S’emprisonner soi-même
Lire : Mt (18,21 – 19,1)
Cette sculpture de l’artiste Norbert Gionet me parle beaucoup, c’est pourquoi je vous la présente. Vous remarquerez que l’homme n’est pas en arrière des barreaux mais ceux-ci font bien partie de lui-même. En lisant ce texte de Matthieu, c’est l’image qui ne vient à l’esprit et je l’ai titrée ; "S’emprisonner soi-même. "

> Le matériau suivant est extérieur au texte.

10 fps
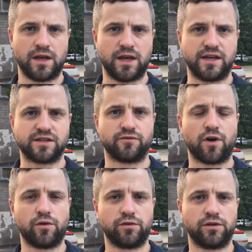It is the
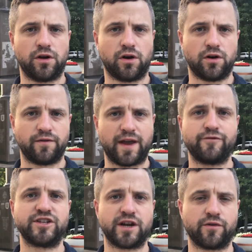role of
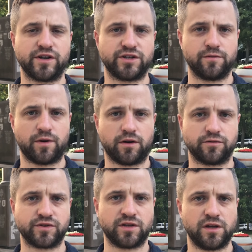every generation of
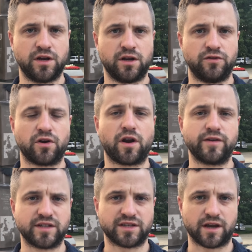Poles not
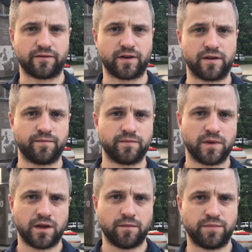only to suffer,
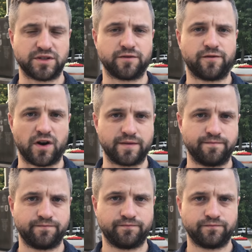but to fight.
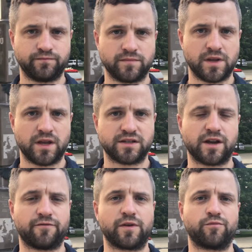
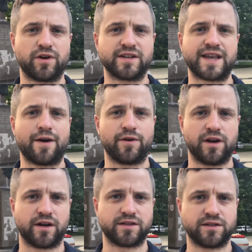Suffering brings out in
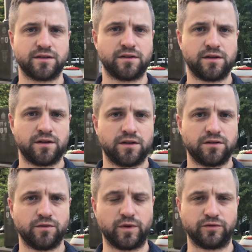us
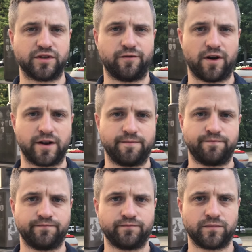the will to fight.
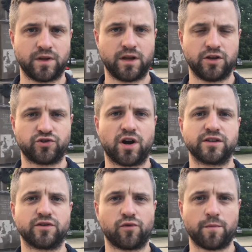Trying
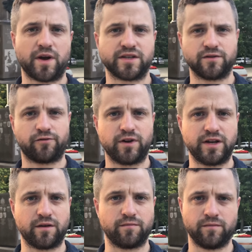to rob us of
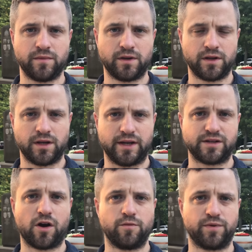freedom is
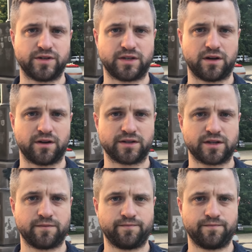a hopeless task.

Ce texte de Matthieu sur le pardon m’interpelle de deux manières, d’abord, le début du texte où Jésus dit qu’il faut pardonner "soixante-dix fois sept fois", nombre qui symbolise l’infini. Il faut toujours pardonner, le pardon n’a pas de limite, il est infini comme celui qui nous est accordé par Dieu.

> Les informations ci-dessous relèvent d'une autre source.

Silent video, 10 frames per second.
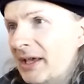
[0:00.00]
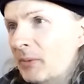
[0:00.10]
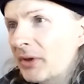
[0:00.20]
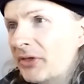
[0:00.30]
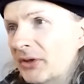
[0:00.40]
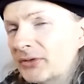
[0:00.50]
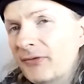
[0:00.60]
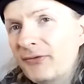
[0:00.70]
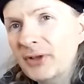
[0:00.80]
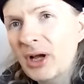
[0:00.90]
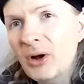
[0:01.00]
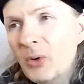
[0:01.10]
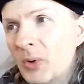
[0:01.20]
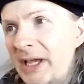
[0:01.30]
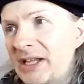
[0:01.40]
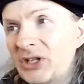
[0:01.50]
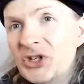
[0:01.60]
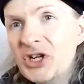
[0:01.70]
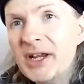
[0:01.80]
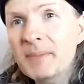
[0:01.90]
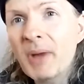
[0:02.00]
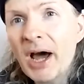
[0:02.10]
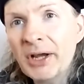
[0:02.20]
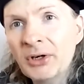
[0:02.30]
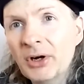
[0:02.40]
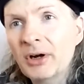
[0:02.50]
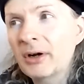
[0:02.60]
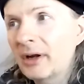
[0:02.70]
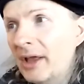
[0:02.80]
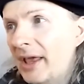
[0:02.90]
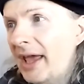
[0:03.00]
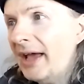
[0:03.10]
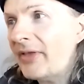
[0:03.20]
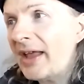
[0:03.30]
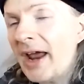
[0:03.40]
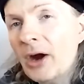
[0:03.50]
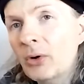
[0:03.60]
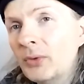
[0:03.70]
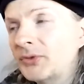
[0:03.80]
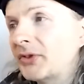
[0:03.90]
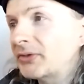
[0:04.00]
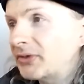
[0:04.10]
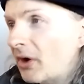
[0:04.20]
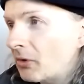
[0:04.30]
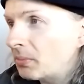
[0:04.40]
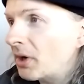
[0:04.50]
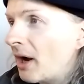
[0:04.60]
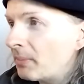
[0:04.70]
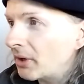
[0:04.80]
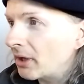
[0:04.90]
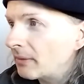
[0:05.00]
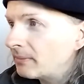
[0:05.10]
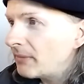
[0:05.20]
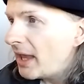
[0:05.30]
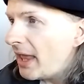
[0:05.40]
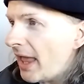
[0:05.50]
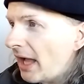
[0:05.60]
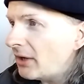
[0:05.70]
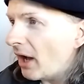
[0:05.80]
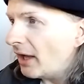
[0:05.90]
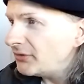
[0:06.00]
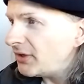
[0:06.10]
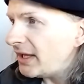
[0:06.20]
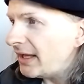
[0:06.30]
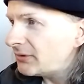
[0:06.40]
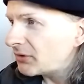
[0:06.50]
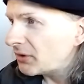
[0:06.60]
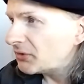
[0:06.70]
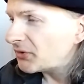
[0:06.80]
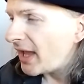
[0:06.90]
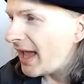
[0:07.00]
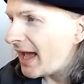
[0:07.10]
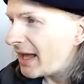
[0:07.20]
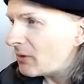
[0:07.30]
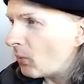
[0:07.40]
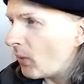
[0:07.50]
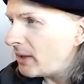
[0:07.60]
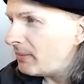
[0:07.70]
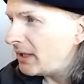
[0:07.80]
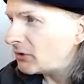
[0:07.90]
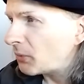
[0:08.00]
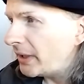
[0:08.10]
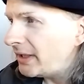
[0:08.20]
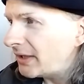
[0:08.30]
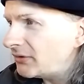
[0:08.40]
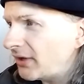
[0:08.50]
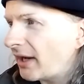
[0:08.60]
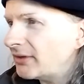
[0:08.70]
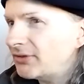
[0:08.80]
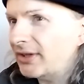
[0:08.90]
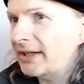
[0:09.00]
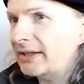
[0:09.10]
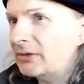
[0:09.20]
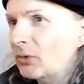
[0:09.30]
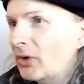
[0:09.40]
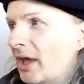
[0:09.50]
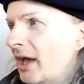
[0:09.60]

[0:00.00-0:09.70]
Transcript: with this flow in G minor. And that heralds the song proper. And Ozzy enters at 1 minute 29 seconds in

La deuxième manière dont me parle ce texte est "ne devais-tu pas, à ton tour, avoir pitié de ton compagnon, comme moi-même j’avais eu pitié de toi ? ". Tous, nous voulons bien que Dieu nous pardonne et nous le demandons au Seigneur, mais quand vient notre tour de pardonner ne faisons-nous pas comme ce personnage du récit de Matthieu nous sautons sur celui qui nous demande d’attendre pour qu’il nous remette sa dette ?

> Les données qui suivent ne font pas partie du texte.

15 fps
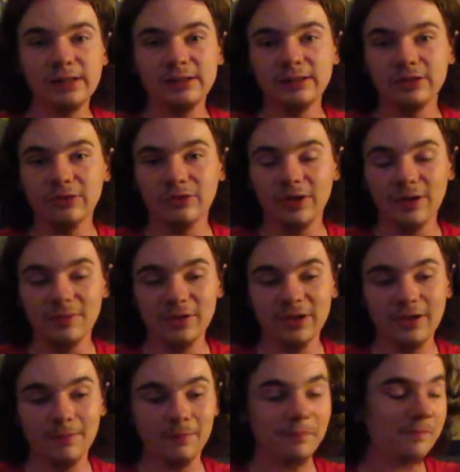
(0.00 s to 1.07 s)
You know, coming
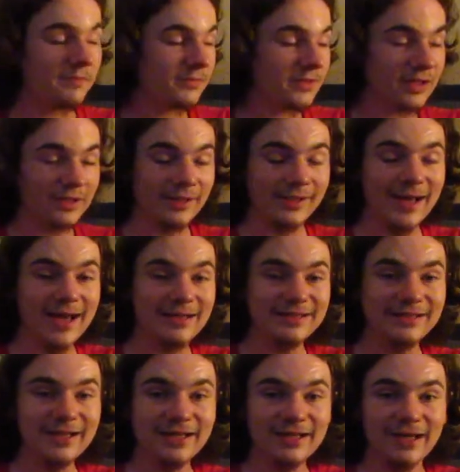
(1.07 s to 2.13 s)
up, the last
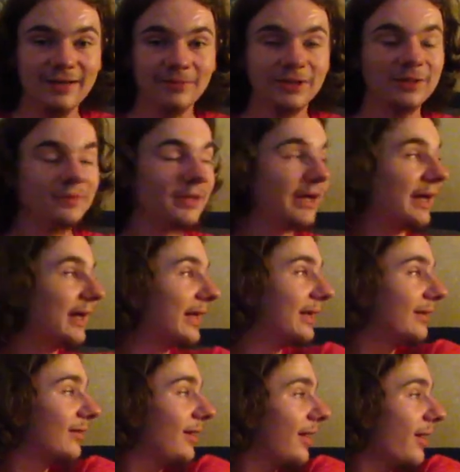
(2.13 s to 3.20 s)
day came up
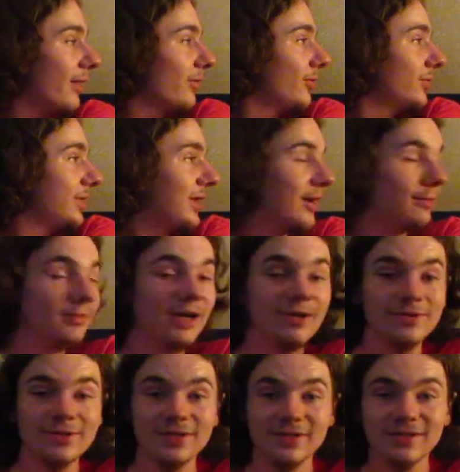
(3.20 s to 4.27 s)
and I only had
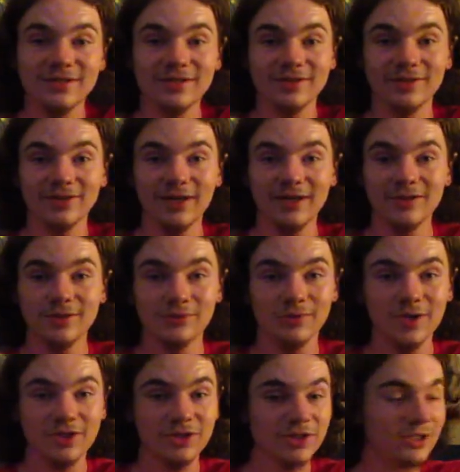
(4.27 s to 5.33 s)
mountains, so I had to
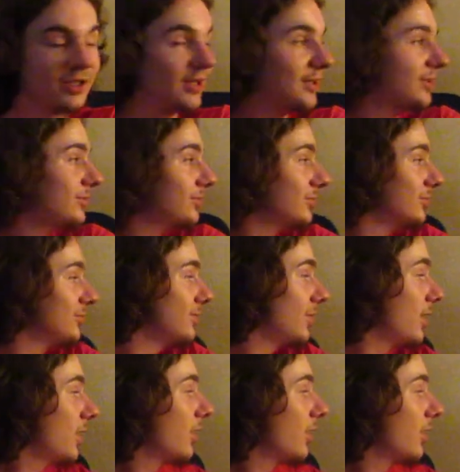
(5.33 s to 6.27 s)
rush and do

En refusant de pardonner ce n’est pas l’autre que nous emprisonnons mais bien nous-mêmes comme le symbolise la sculpture que je vous ai présentée. Nos barreaux deviennent nos refus de pardonner. Sachons nous rendre libres en pardonnons sachant que le pardon est une grâce qui nous vient de Dieu.